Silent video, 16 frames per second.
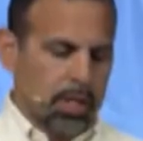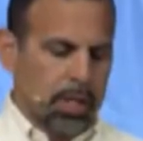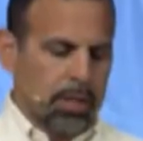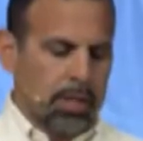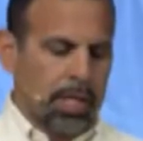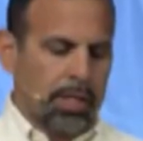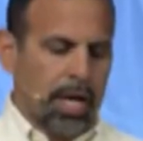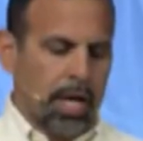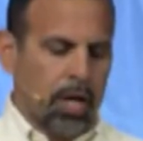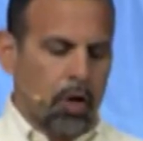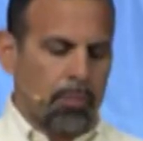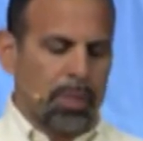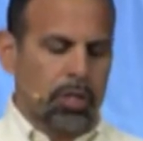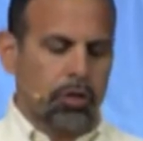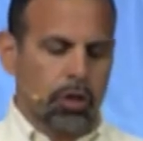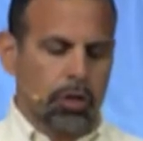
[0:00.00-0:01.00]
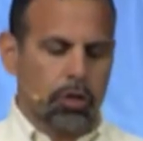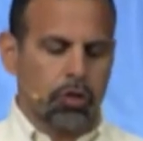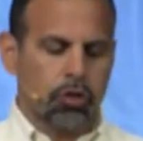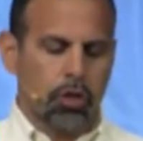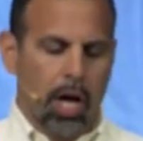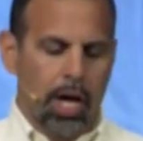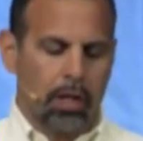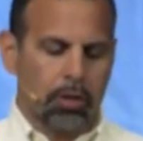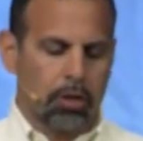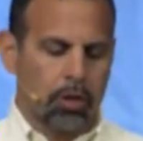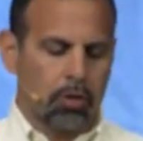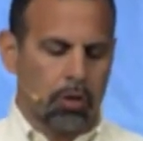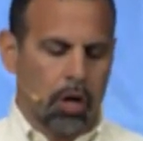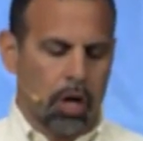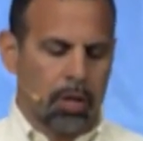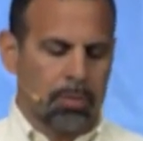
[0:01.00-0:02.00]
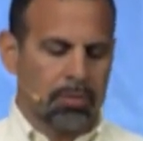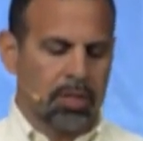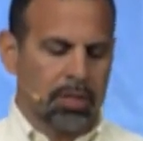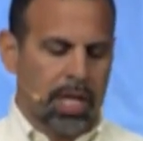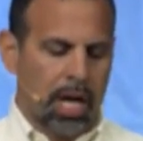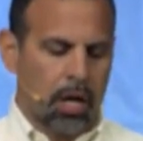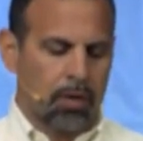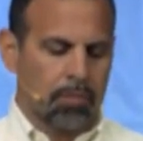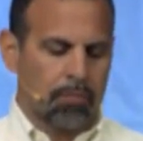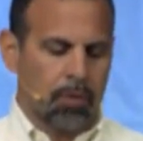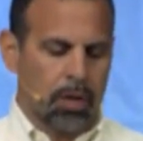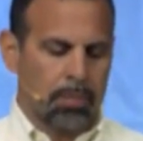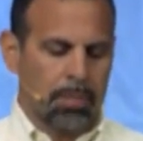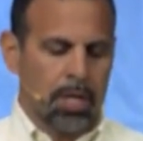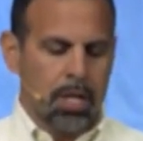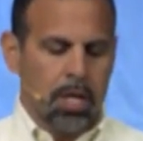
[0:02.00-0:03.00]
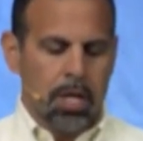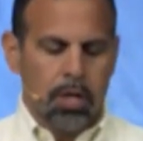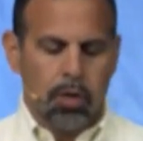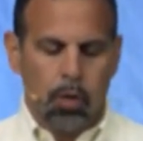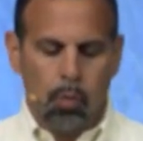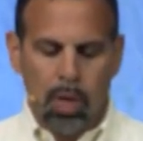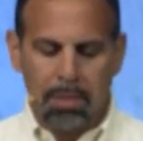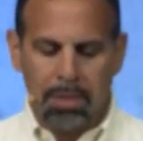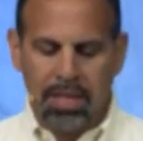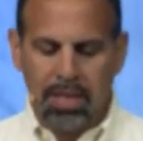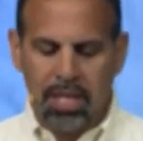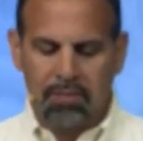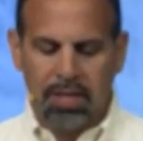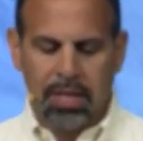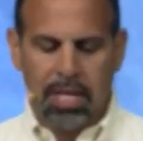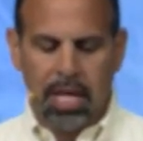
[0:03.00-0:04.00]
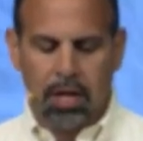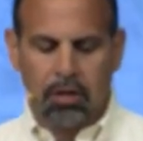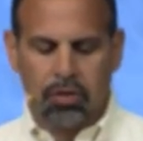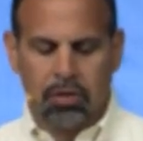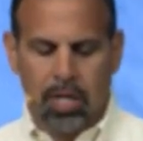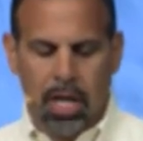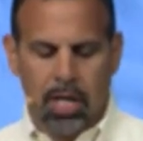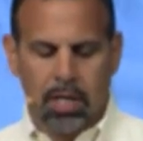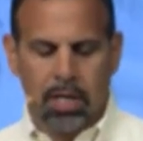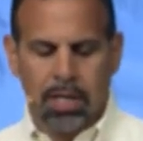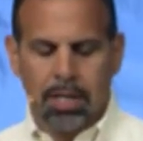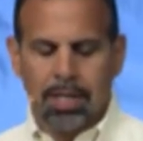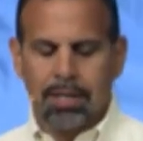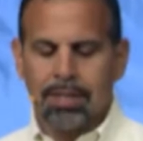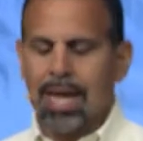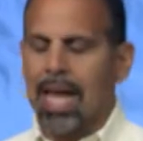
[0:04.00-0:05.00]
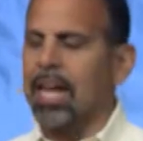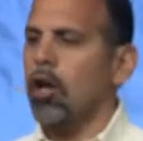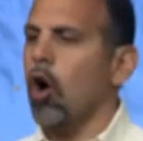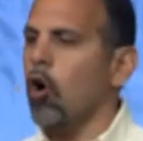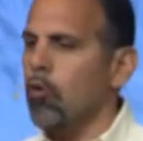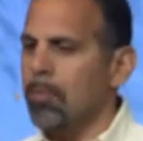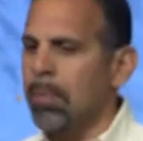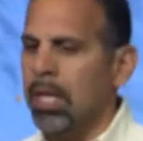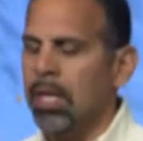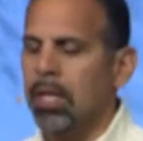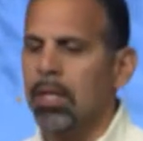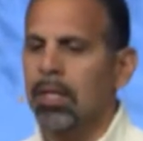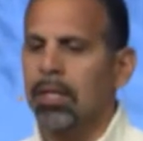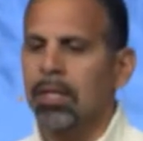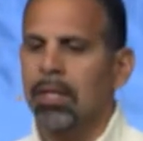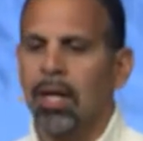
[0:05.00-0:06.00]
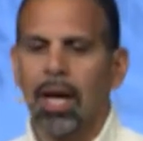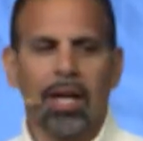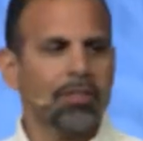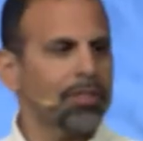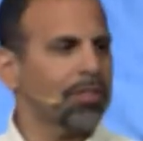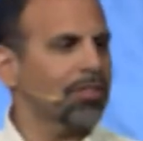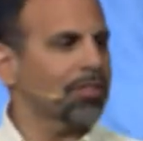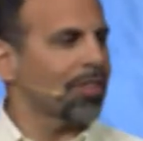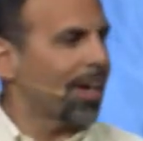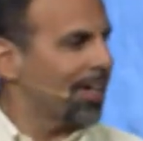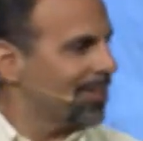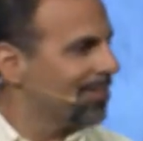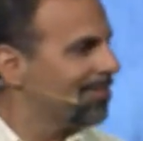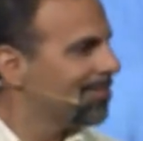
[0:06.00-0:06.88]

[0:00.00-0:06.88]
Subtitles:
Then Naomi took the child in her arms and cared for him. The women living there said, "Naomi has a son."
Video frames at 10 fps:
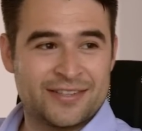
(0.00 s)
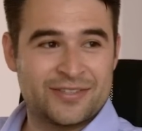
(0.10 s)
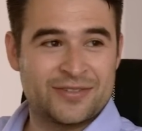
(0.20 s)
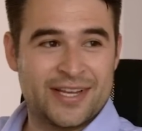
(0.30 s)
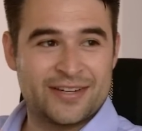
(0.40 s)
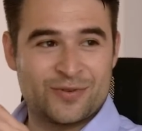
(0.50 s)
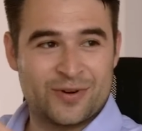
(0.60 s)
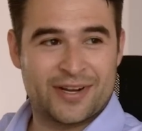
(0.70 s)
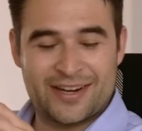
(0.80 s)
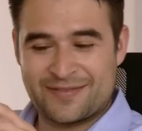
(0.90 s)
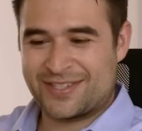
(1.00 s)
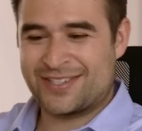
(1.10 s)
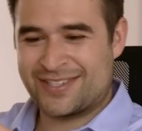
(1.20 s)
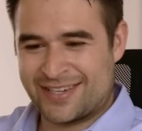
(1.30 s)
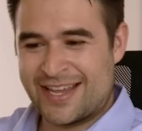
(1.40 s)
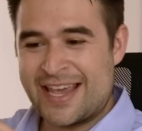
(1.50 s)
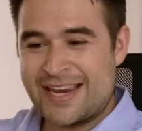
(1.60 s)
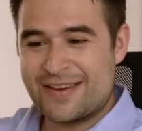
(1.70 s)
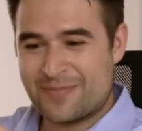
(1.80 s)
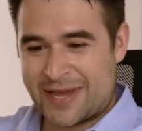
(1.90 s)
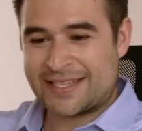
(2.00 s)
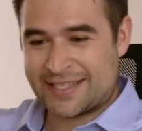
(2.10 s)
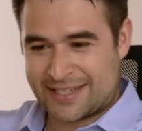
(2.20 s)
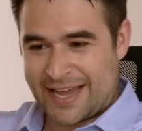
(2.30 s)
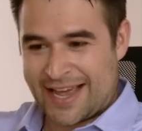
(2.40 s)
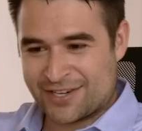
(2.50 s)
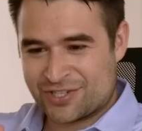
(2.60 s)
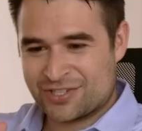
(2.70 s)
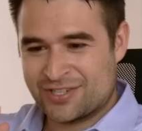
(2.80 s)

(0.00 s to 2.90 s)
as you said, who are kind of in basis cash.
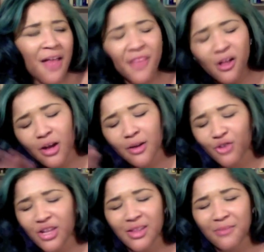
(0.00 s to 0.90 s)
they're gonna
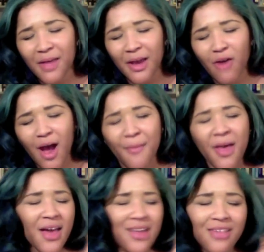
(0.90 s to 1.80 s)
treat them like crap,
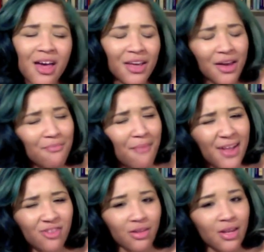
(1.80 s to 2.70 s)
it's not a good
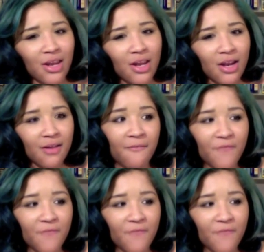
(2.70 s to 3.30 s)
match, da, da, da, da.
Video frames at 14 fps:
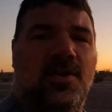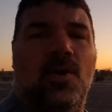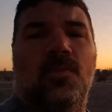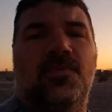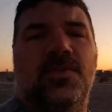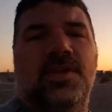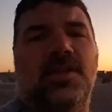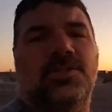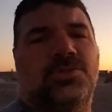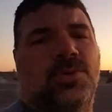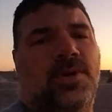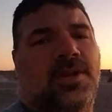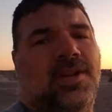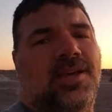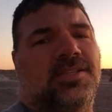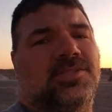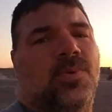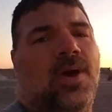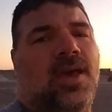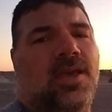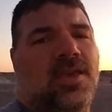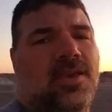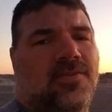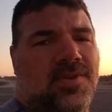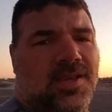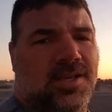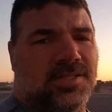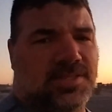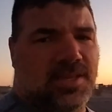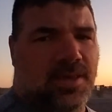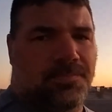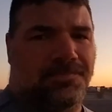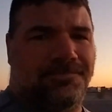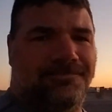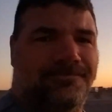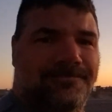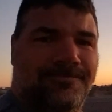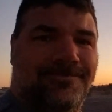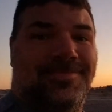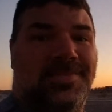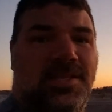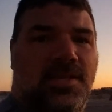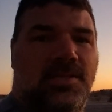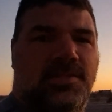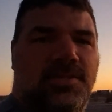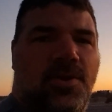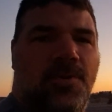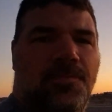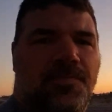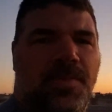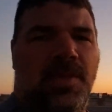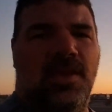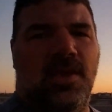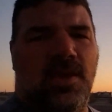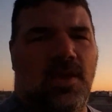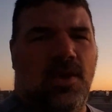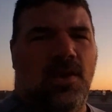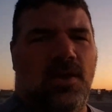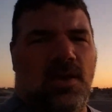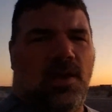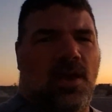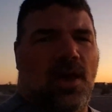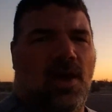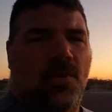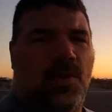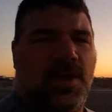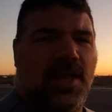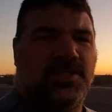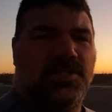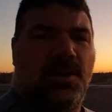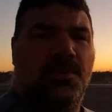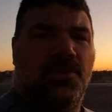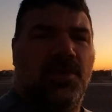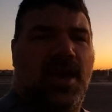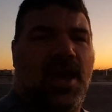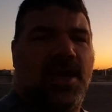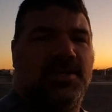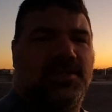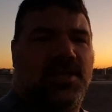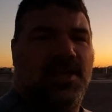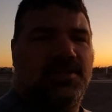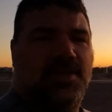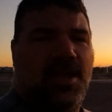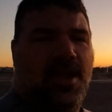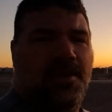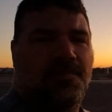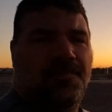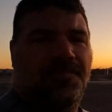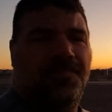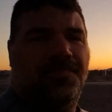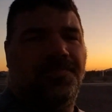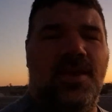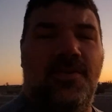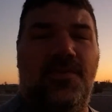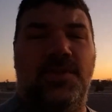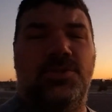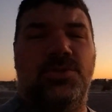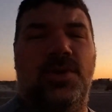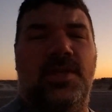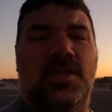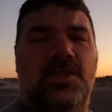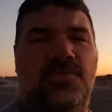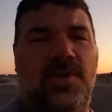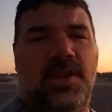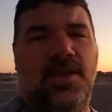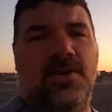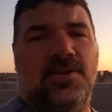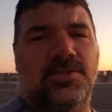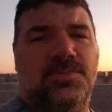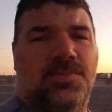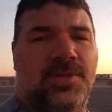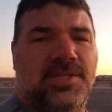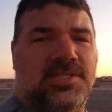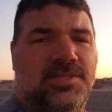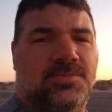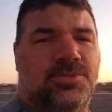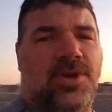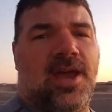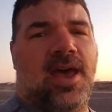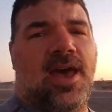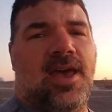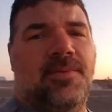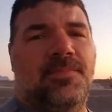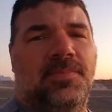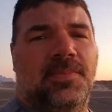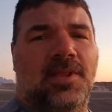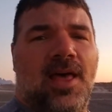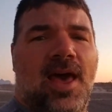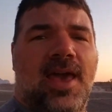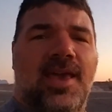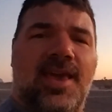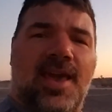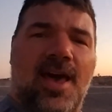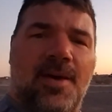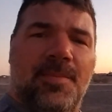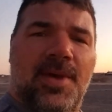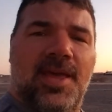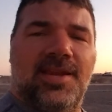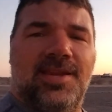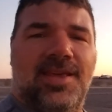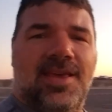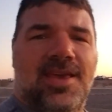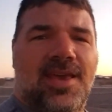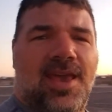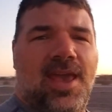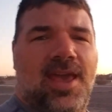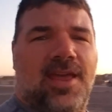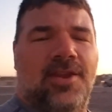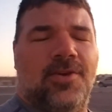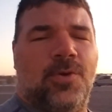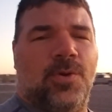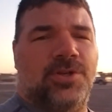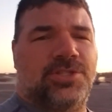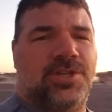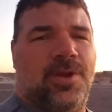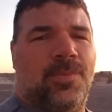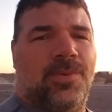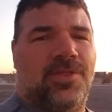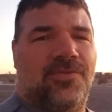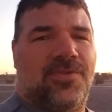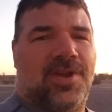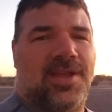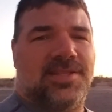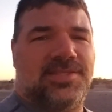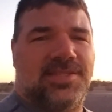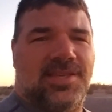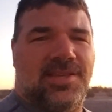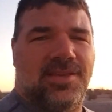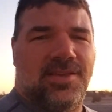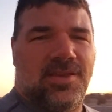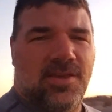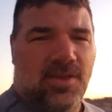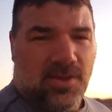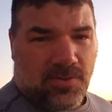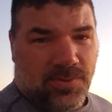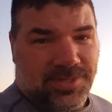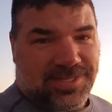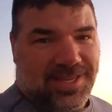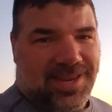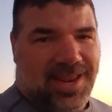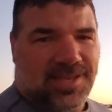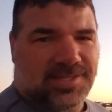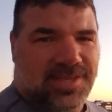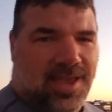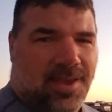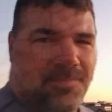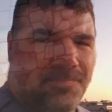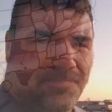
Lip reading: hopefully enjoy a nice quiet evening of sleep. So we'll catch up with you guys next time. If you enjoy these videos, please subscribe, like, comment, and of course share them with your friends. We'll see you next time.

_____

● **What is being asked**
Your copy should hold only the lines from the line with "(1.80 s to 2.70 s)" through the end of the data above, both ends included, transcribed exactly and without pictures.

● **Task response**
(1.80 s to 2.70 s)
it's not a good
(2.70 s to 3.30 s)
match, da, da, da, da.
Video frames at 14 fps:
Lip reading: hopefully enjoy a nice quiet evening of sleep. So we'll catch up with you guys next time. If you enjoy these videos, please subscribe, like, comment, and of course share them with your friends. We'll see you next time.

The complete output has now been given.